Ренегаты | страница 11
Ильдико не пошевелилась, когда он лёг на неё, проник и задвигался — осторожно, бережно, пытаясь не причинить новой боли. Причиняя нечто другое, неведомое, чему не могли научить вольные игры со сверстниками.
Ибо на самом дне стыда прячется наслаждение. Чей это урок — непонятной Алки или Альгерды, судьба которой столь горестно переменилась?
После того, как семя излилось в неё, Вираг не заснул. Перекатился на спину, провёл по волосам юной женщины здоровой рукой, отчего-то не пытаясь поцеловать. Боится, что укусит?
— Ты понимаешь речь тех, кто в долине, — спросила она чужим голосом без интонаций.
— У долинников совсем лёгкий язык против онгрского. Было много учителей. Если хочешь, чтобы твоим новым домом стали горная теснота и горняя высь, научись слушать, что говорят горы.
— Что ваши делают там, далеко внизу?
— Хотят искать места для оседлой жизни. Говорят с местными.

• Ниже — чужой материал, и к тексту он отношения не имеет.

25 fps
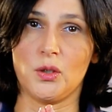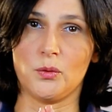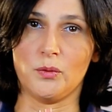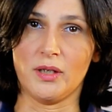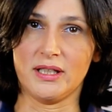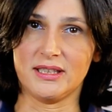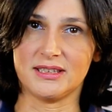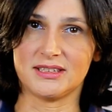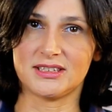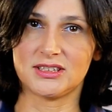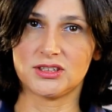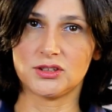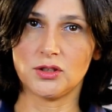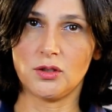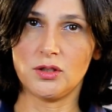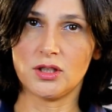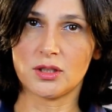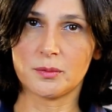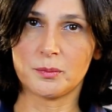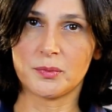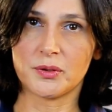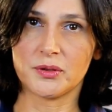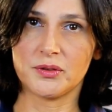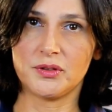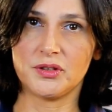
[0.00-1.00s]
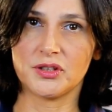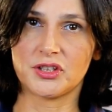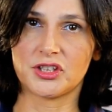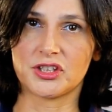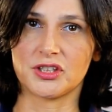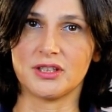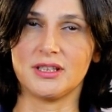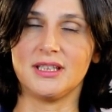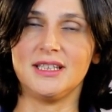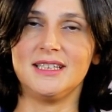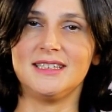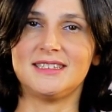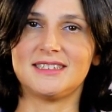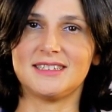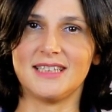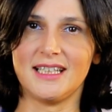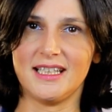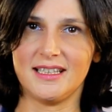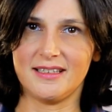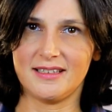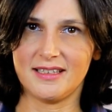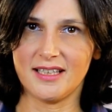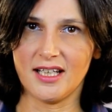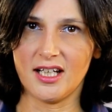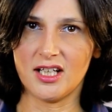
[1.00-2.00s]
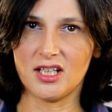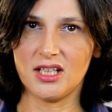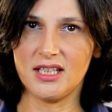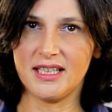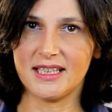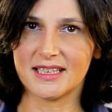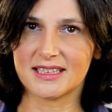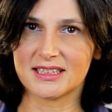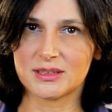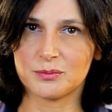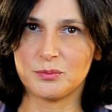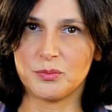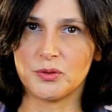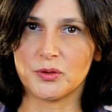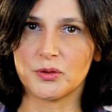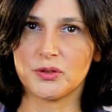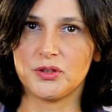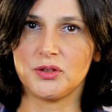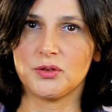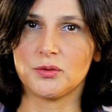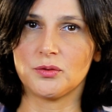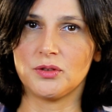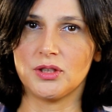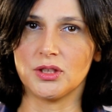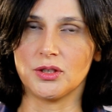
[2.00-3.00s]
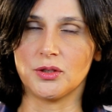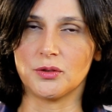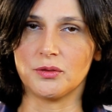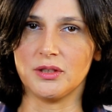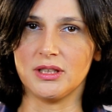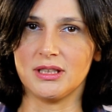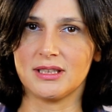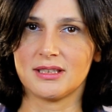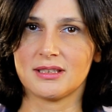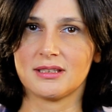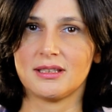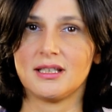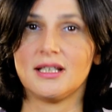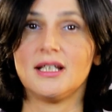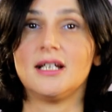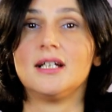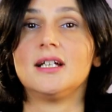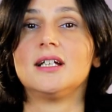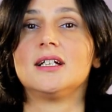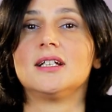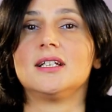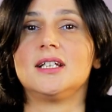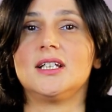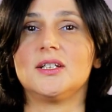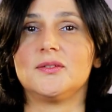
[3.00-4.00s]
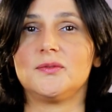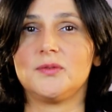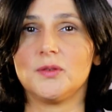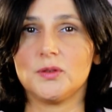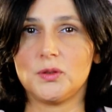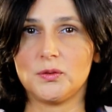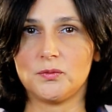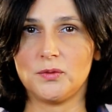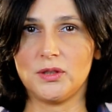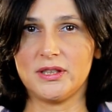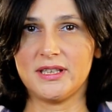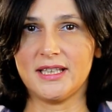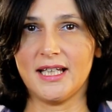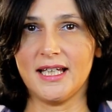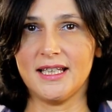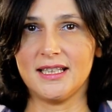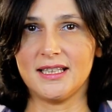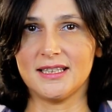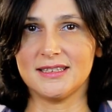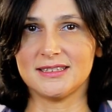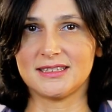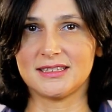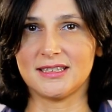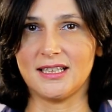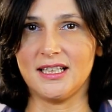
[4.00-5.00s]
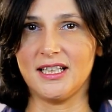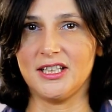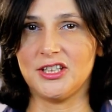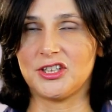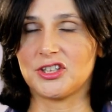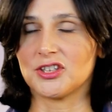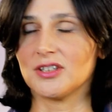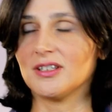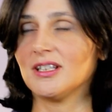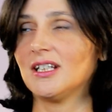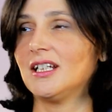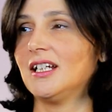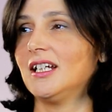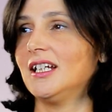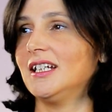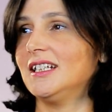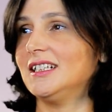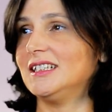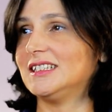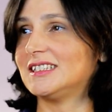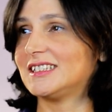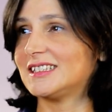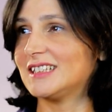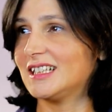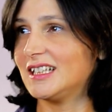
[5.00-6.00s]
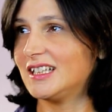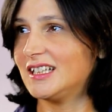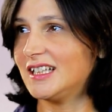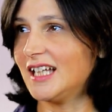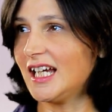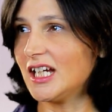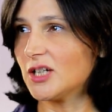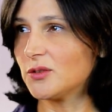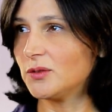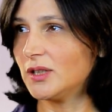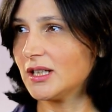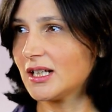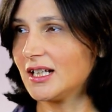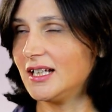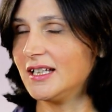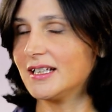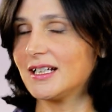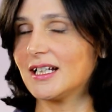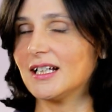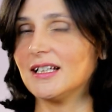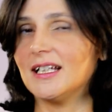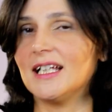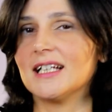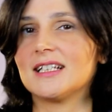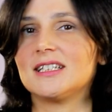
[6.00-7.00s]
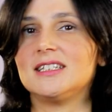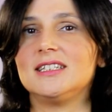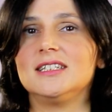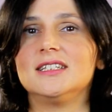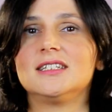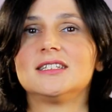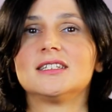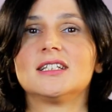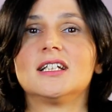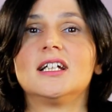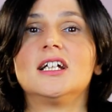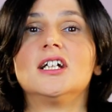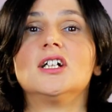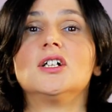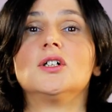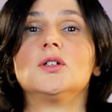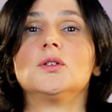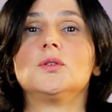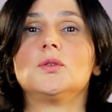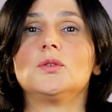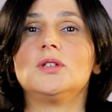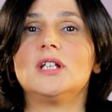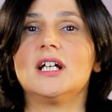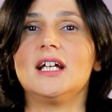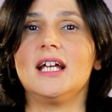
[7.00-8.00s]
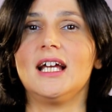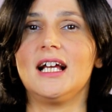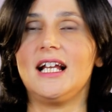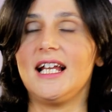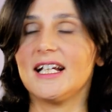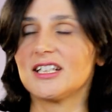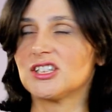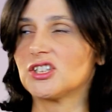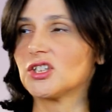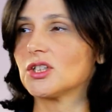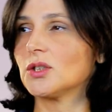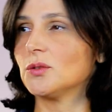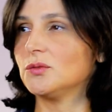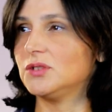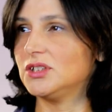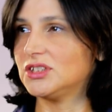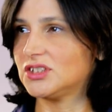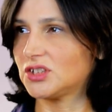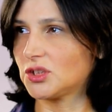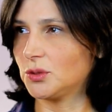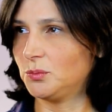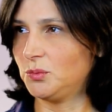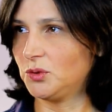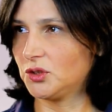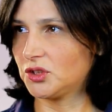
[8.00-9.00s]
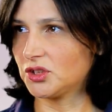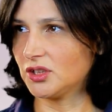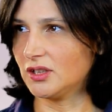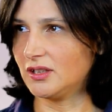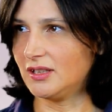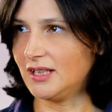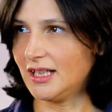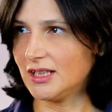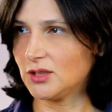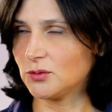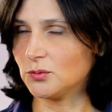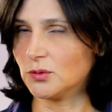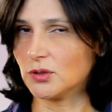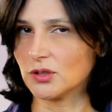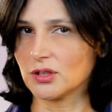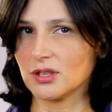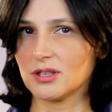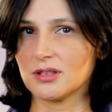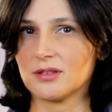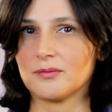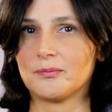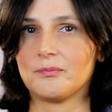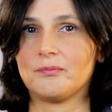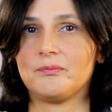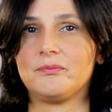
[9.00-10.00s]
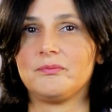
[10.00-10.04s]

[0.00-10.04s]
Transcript: When solar production is entirely exported to the grid, the photovoltaic installation is directly connected to the electrical distribution network.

— Так же точно, как и с нами?
Он резко засмеялся:
— Нет, надеюсь. Вы кичитесь своим знанием, своими книгами, песнями и музыкой. Своей кровью, что впитала всё это в себя. Воображаете себя затычкой в пивном жбане. А за вашей спиной иной мир. Дикий, как и мы. Но не более дикий, чем мы сами. Оружие иногда — хорошее средство добиться мира, не уничтожая. Ты знала?
— Я знаю лишь исходящее от вас зло.
— Те, кто творит зло, не являются только злыми. Они обыкновенные. Ваши белые шаманы говорят похожее, но вы их не слышите.
Как странно — вести глубокомысленные беседы здесь и таким образом, подумалось ей.
— Тебе надо, чтобы я остался здесь, моя жена Ильдико, или ушёл?
— О своём имени я знаю. Что означает твоё?
— Цветок. Такие, лиловые и бледные, как тень бессмертных, появляются перед самым снегом, когда остальное вянет и отцветает.
Поэт, однако.
— Что же, уходи. Мне надо подумать. Оправиться от…
— Женщины будут ждать перед входом твоих приказаний — всю ночь и всё утро, — ответил он и удалился.
Утром за Ильдико никто не явился, но проснулась она от лёгкого шума за полой шатра — такого яркого, что внутри был солнечный день даже в пасмурную погоду. Кое-как оправилась, не зовя никого. Сполоснулась остатками воды из того самого кувшина, надела халат, кое-как намотала тюрбан, обулась — и вышла.
Весь лагерь был здесь. Выстроился на почтительном отдалении — впереди лучшие люди онгров, позади простые воины, сзади женщины, рабы, дети вперемешку. А совсем рядом — молодой муж с семью лучшими приятелями. Разнаряженные ещё пуще прежнего — и с подарками.